Justice Sotomayor raised a series of cases from other states where women suffered pregnancy complications but were unable to get immediate abortions and then faced lasting health consequences. In one case, a woman went to the emergency room at 14 weeks, was denied an abortion and was in and out of the hospital until she delivered at 27 weeks. The baby died and the woman had a hysterectomy and can no longer bear children.

Mr. Turner suggested there aren’t a lot of cases that fall between what the federal government is asking and what Idaho allows.

He said the state is worried about the federal government’s contention that mental health is part of EMTALA. He said if someone showed up at a hospital with severe depression and blamed her pregnancy, a doctor could be required to perform an abortion.

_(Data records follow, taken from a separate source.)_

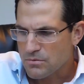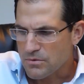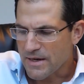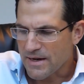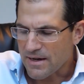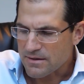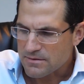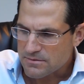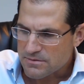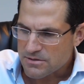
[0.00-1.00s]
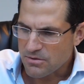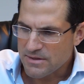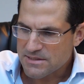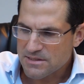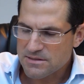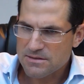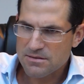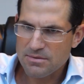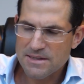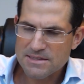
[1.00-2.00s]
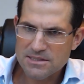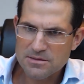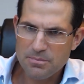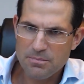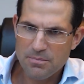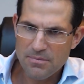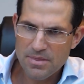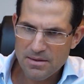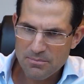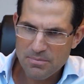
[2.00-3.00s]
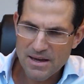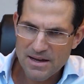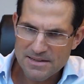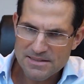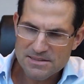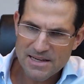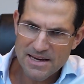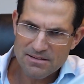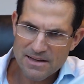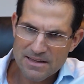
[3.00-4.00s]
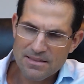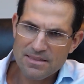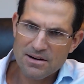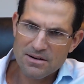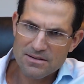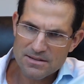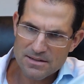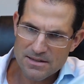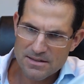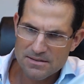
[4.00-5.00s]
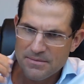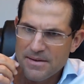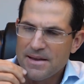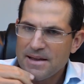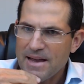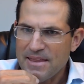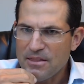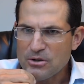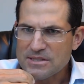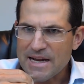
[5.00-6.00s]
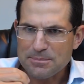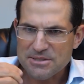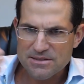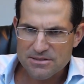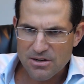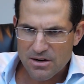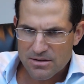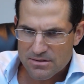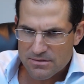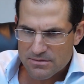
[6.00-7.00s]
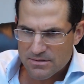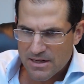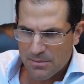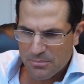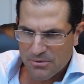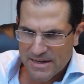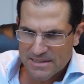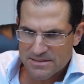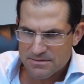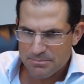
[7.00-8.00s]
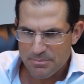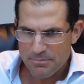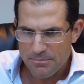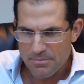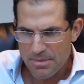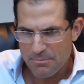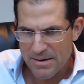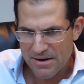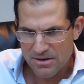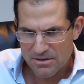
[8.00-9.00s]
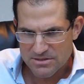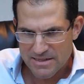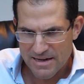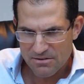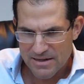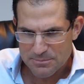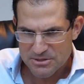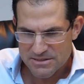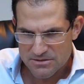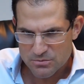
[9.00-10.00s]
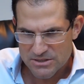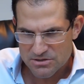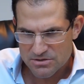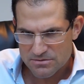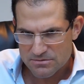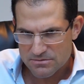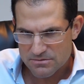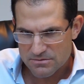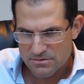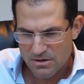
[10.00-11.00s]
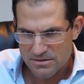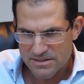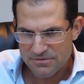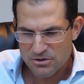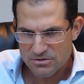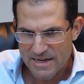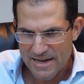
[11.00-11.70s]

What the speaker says: Yeah. So this is beyond insane. Like and those options are complex barrier style options, which are difficult to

Pro-life groups have long worried that mental health exceptions could become a catchall to allow many abortions.

Ms. Prelogar said the federal government does believe mental health can be covered by EMTALA but said abortion would never be the stabilizing care because abortion wouldn’t solve “the underlying brain chemistry.”

“This is not about mental health. This is about treatment by ER doctors in an emergency room,” she said. “The way you treat mental health is to treat what is happening in the brain.”

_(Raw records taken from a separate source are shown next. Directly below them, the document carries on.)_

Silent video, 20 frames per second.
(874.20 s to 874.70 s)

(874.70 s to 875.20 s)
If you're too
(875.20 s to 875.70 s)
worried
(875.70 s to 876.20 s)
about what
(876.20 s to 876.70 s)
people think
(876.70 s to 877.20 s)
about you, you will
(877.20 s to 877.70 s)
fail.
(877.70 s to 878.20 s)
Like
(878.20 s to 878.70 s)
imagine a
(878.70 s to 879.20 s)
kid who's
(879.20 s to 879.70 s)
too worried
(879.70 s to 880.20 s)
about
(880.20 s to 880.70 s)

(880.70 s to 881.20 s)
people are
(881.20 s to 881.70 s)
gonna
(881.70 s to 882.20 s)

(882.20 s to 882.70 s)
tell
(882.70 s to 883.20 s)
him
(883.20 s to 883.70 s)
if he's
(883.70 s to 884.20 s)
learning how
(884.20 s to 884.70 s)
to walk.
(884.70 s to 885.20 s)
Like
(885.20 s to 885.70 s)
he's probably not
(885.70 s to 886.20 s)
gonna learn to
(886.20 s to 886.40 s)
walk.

She also said some cases fall into the zone between the federal law and Idaho’s law. She pointed to one Idaho hospital system that has been airlifting pregnant women out of state at a rate of one every other week because doctors are so worried about being second-guessed under Idaho’s law.

EMTALA is a federal mandate that applies to hospitals that take money from Medicare, the federal health program for older Americans.

Several GOP appointees on the court wondered how that can trump the state law. Justice Amy Coney Barrett, a Trump appointee, questioned whether Congress could require hospitals that take federal money to provide sex reassignment surgery.

Ms. Prelogar said it could.

“Congress has broad power under spending law to attach conditions,” she said.

EMTALA has language that includes a woman’s unborn child in the emergency care requirement.

Justice Samuel A. Alito Jr., a George W. Bush appointee, said it was odd to try to shoehorn an abortion requirement into a law that specifically recognizes rights of a fetus.

“Have you seen abortion statutes that use the phrase unborn child? Doesn’t that tell us something?” he said.

Ms. Prelogar said the law still makes the needs of the woman primary.

“The duty runs to the individual with the emergency medical condition. The statute makes clear that’s the pregnant woman,” she said.